*RECORD EXCERPTS*

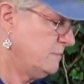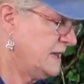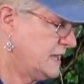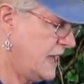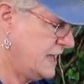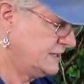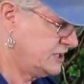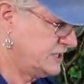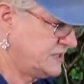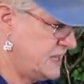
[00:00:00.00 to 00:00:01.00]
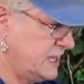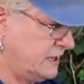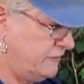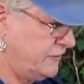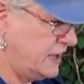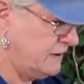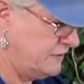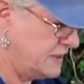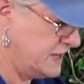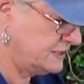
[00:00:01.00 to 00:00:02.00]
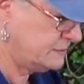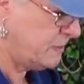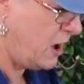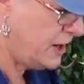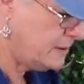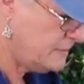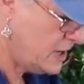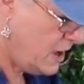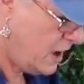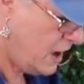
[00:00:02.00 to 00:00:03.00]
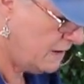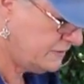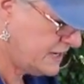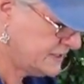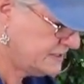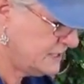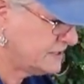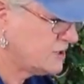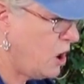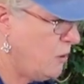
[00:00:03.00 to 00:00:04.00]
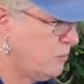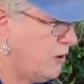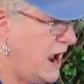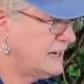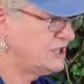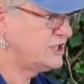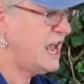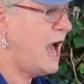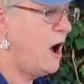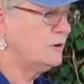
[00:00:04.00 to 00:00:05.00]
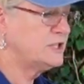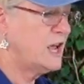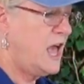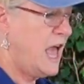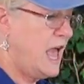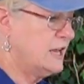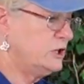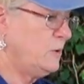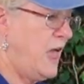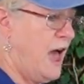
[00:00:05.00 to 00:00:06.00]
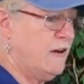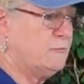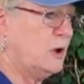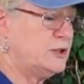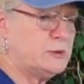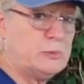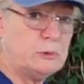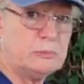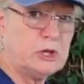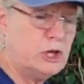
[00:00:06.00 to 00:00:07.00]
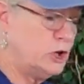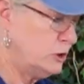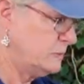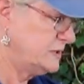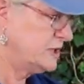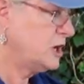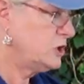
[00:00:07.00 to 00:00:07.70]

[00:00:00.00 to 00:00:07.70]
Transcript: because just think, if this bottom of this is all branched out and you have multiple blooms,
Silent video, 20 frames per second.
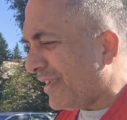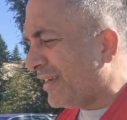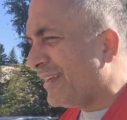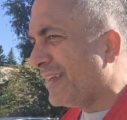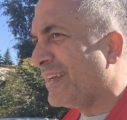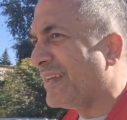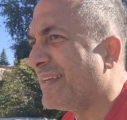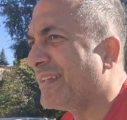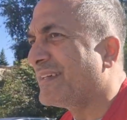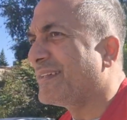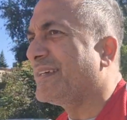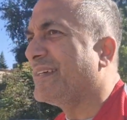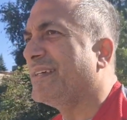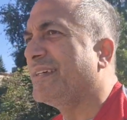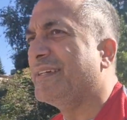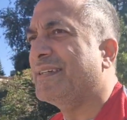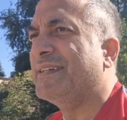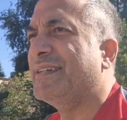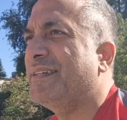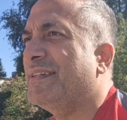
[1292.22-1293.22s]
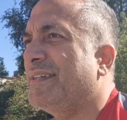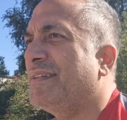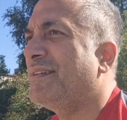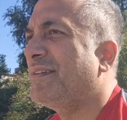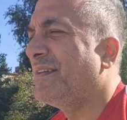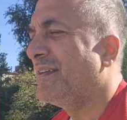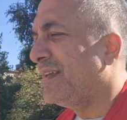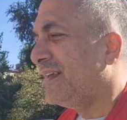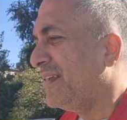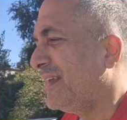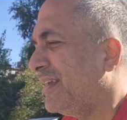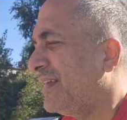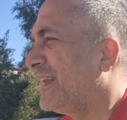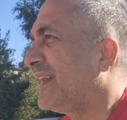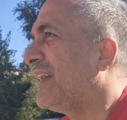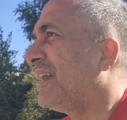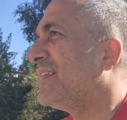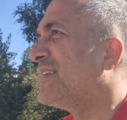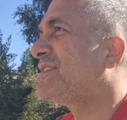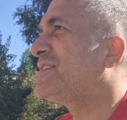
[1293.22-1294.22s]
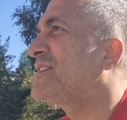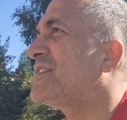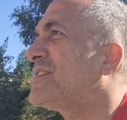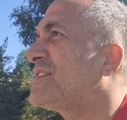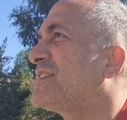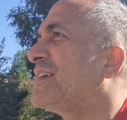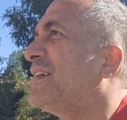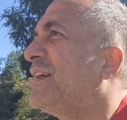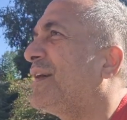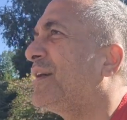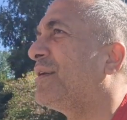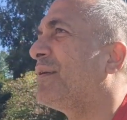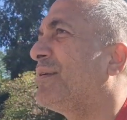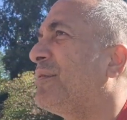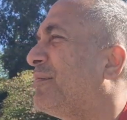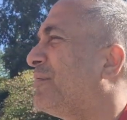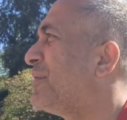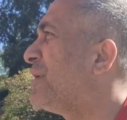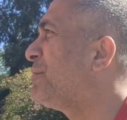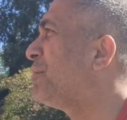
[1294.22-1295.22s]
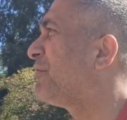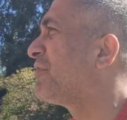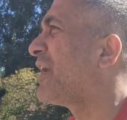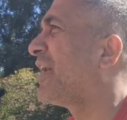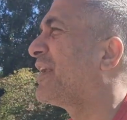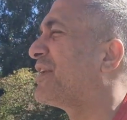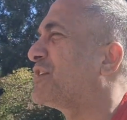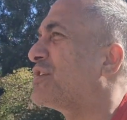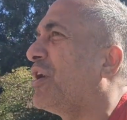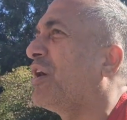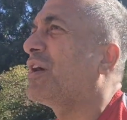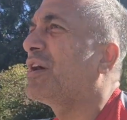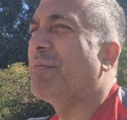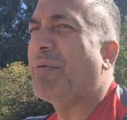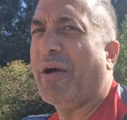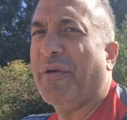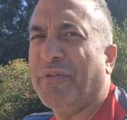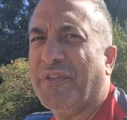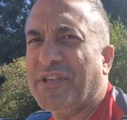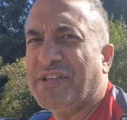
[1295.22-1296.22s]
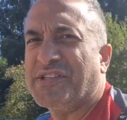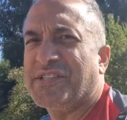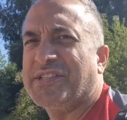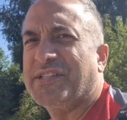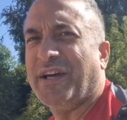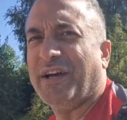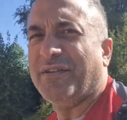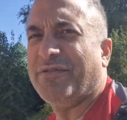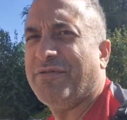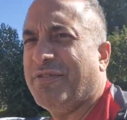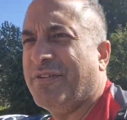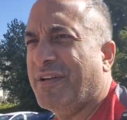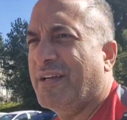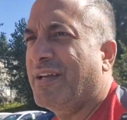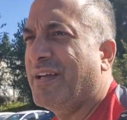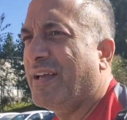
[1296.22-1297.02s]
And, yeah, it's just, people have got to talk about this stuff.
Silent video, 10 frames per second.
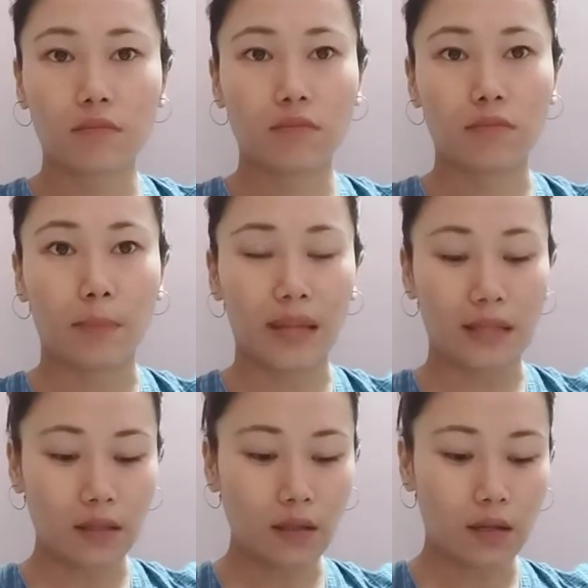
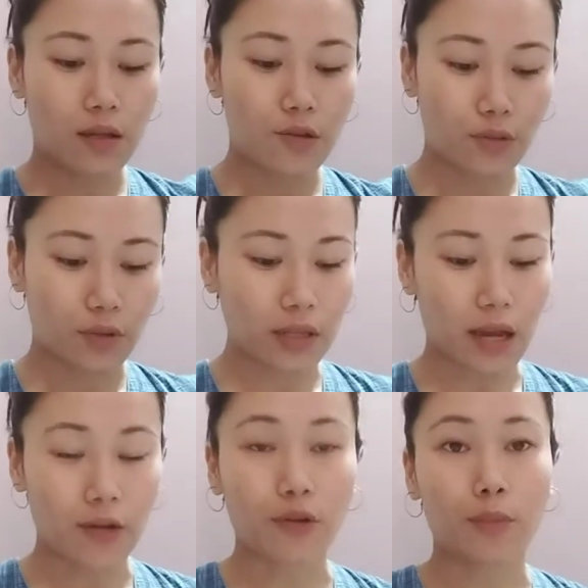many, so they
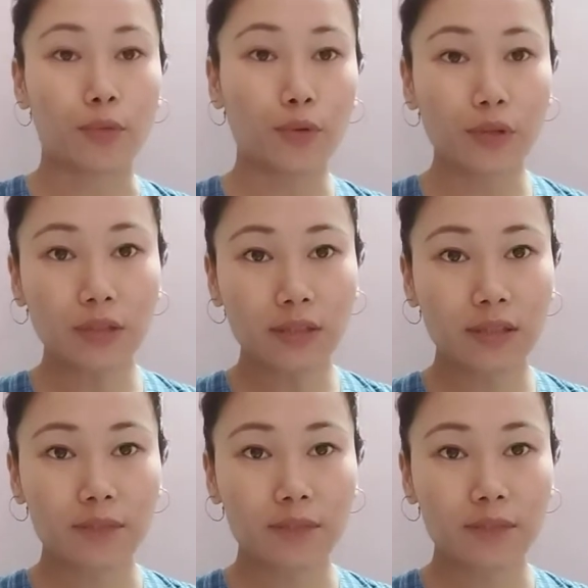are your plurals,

*EXERCISE REQUIREMENTS*
Please print all the entries exactly as written, but drop the pictures.

*ANSWER AREA*
[00:00:00.00 to 00:00:01.00]
[00:00:01.00 to 00:00:02.00]
[00:00:02.00 to 00:00:03.00]
[00:00:03.00 to 00:00:04.00]
[00:00:04.00 to 00:00:05.00]
[00:00:05.00 to 00:00:06.00]
[00:00:06.00 to 00:00:07.00]
[00:00:07.00 to 00:00:07.70]

[00:00:00.00 to 00:00:07.70]
Transcript: because just think, if this bottom of this is all branched out and you have multiple blooms,
Silent video, 20 frames per second.
[1292.22-1293.22s]
[1293.22-1294.22s]
[1294.22-1295.22s]
[1295.22-1296.22s]
[1296.22-1297.02s]
And, yeah, it's just, people have got to talk about this stuff.
Silent video, 10 frames per second.
many, so they
are your plurals,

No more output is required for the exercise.